Friday, July 19, 2024
Fishery

Basic Concept of Fisheries Management

Fisheries management is a process which entails information gathering, analysis, planning, consultation, decision-making, allocation of resources, formulation and implementation and enforcement of regulations covering fisheries activities to ensure continued productivity and the accomplish fisheries objectives.

In this article, we consider the concept of fisheries management, and define terms related to fisheries management such as fisheries management plan, fisheries management strategy and fisheries management measures.

Fisheries management is “The integrated process of information gathering, analysis, planning, consultation, decision-making, allocation of resources, formulation and implementation, with enforcement as necessary, of regulations or rules which govern fisheries activities in order to ensure the continued productivity of the resources and the accomplishment of other fisheries objectives” (FAO,1995; Cochrane, 2002).

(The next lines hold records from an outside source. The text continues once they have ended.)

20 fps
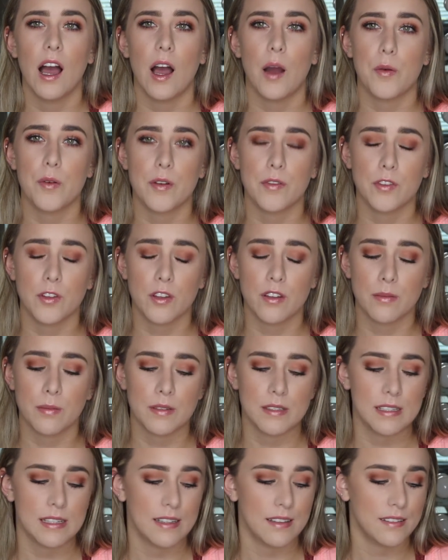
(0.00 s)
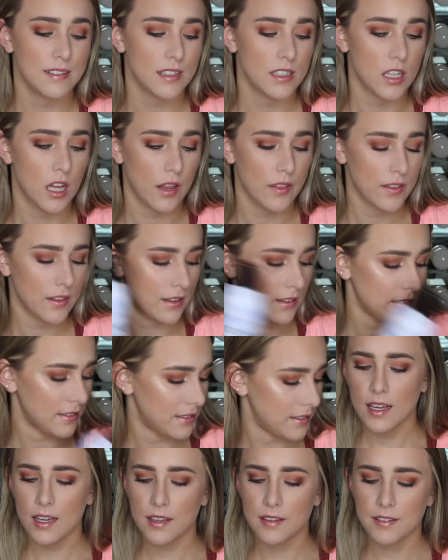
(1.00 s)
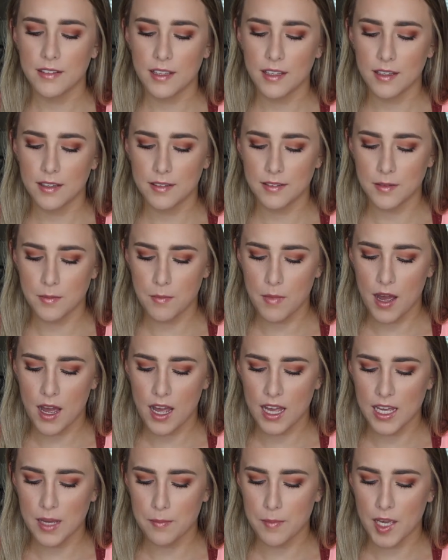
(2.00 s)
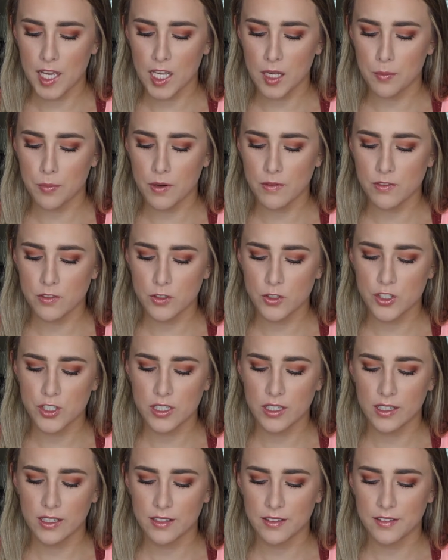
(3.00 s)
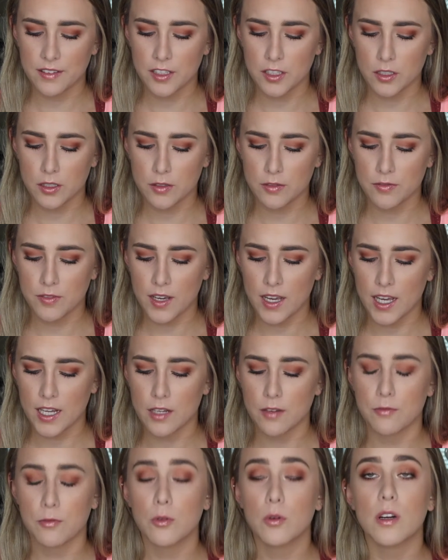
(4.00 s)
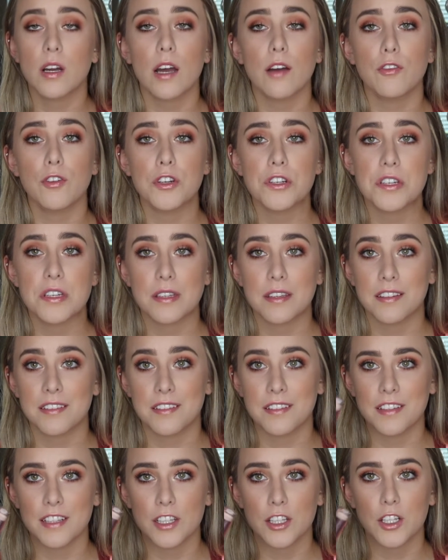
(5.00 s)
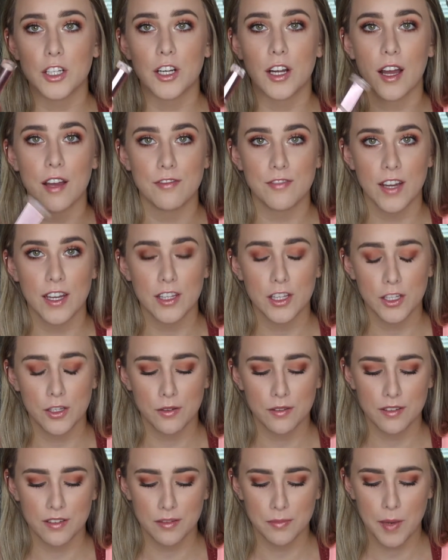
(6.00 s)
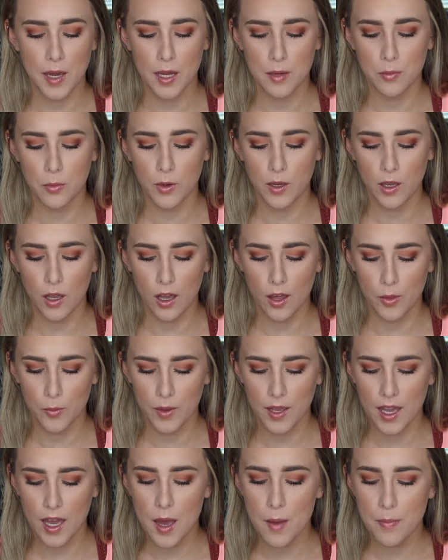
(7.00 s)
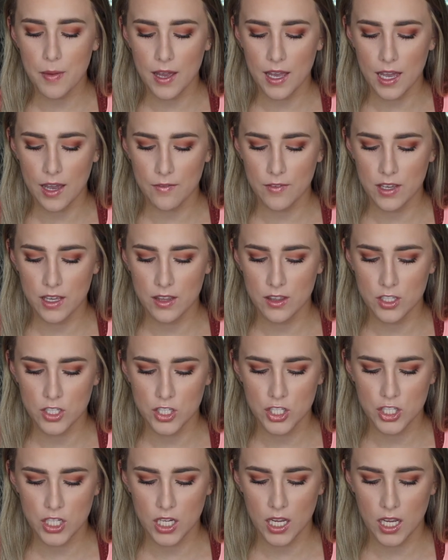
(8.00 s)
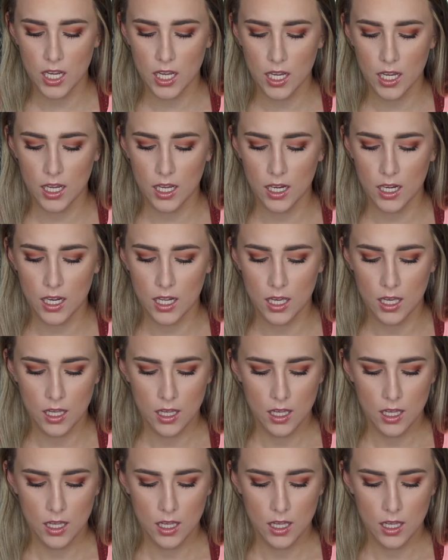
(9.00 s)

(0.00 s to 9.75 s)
I would definitely use Batiste and not this. Next is my Makeup Revolution Conceal and Define Full Coverage Concealer. I finally use this bad boy all the way up. I have it in the shade,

It is also the pursuit of certain objectives through direct control such as minimum mesh size to regulate size of fish at capture, increase the productivity of the resource; or a system of licenses to control entry and maximize economic returns from the fishery.

Indirect control involves creating an enabling environment by fisheries authorities for fishermen to control the resource, providing opportunities and incentives for communal control of the resource, e.g. community property rights for effective fishing effort or some of its components.

The main goal of fisheries management is to achieve long-term sustainable use of the fisheries resources.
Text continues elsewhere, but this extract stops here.